* _To do_
Begin at the line below that has "(0.00 s to 1.00 s)" and stop after the line that has "(0.00 s to 8.83 s)". Please restate only those lines, word for word.

* _Data section_
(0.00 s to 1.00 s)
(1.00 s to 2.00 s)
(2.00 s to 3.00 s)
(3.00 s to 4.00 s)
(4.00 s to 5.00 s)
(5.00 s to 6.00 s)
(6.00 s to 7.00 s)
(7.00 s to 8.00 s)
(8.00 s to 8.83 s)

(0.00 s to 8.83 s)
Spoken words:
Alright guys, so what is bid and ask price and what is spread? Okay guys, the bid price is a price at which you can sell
---
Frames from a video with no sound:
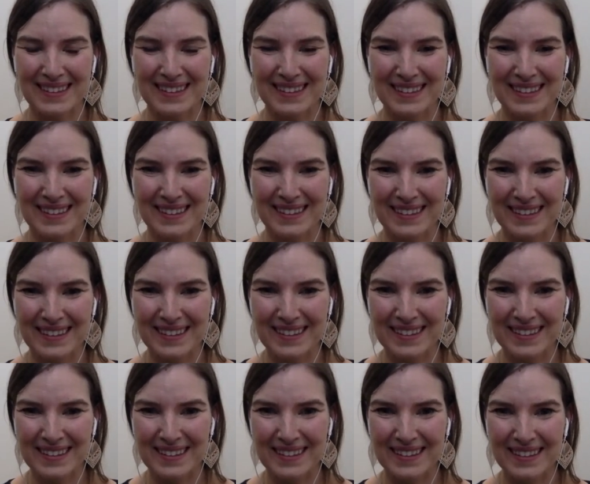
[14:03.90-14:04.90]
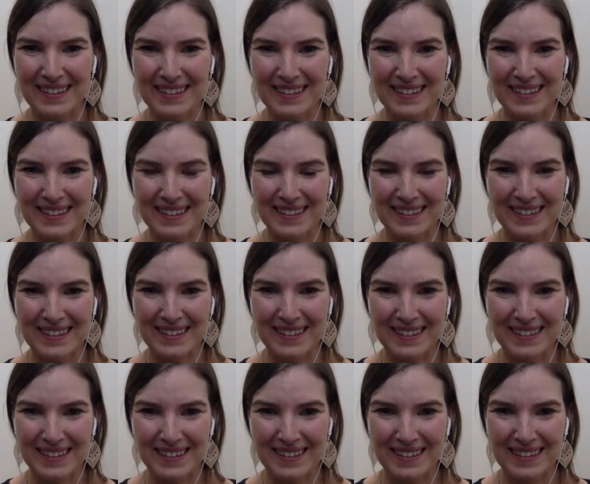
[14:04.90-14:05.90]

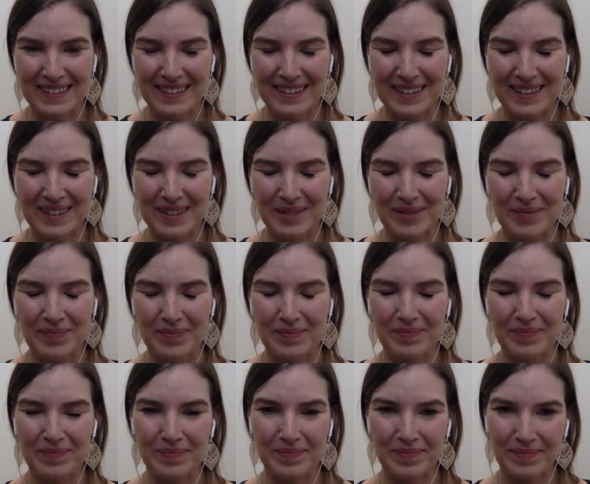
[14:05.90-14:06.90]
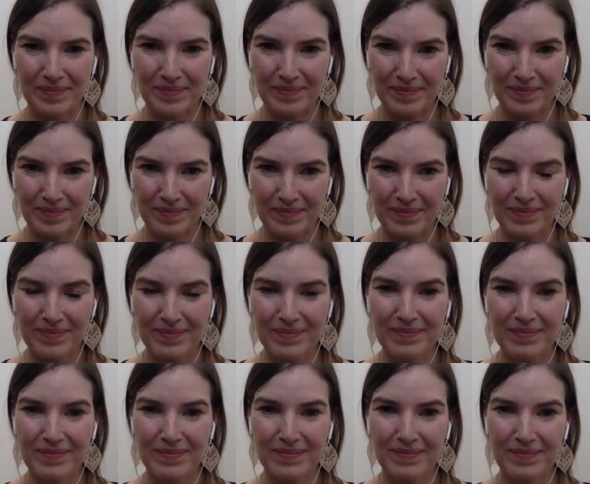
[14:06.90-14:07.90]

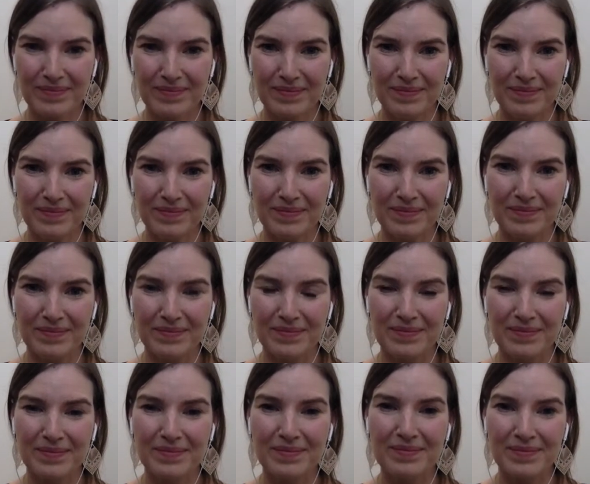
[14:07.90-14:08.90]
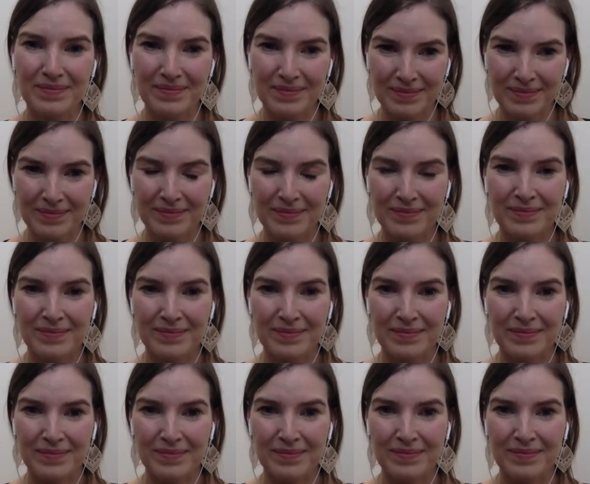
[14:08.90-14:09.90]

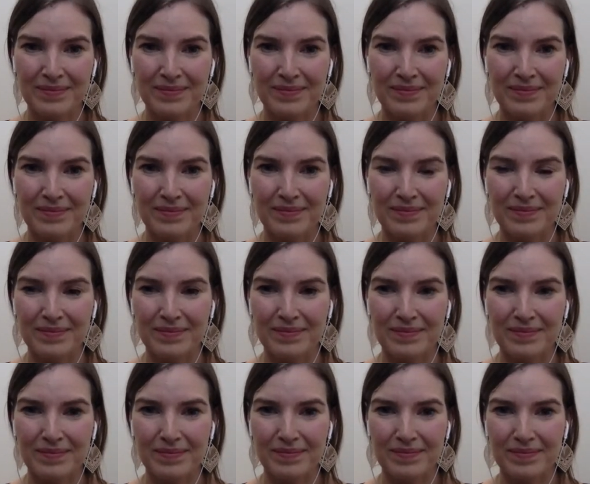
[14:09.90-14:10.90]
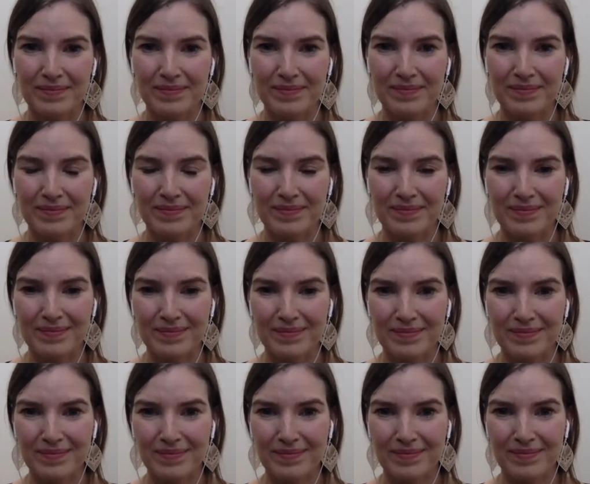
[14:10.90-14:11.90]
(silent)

* _Finished exercise_
(0.00 s to 1.00 s)
(1.00 s to 2.00 s)
(2.00 s to 3.00 s)
(3.00 s to 4.00 s)
(4.00 s to 5.00 s)
(5.00 s to 6.00 s)
(6.00 s to 7.00 s)
(7.00 s to 8.00 s)
(8.00 s to 8.83 s)

(0.00 s to 8.83 s)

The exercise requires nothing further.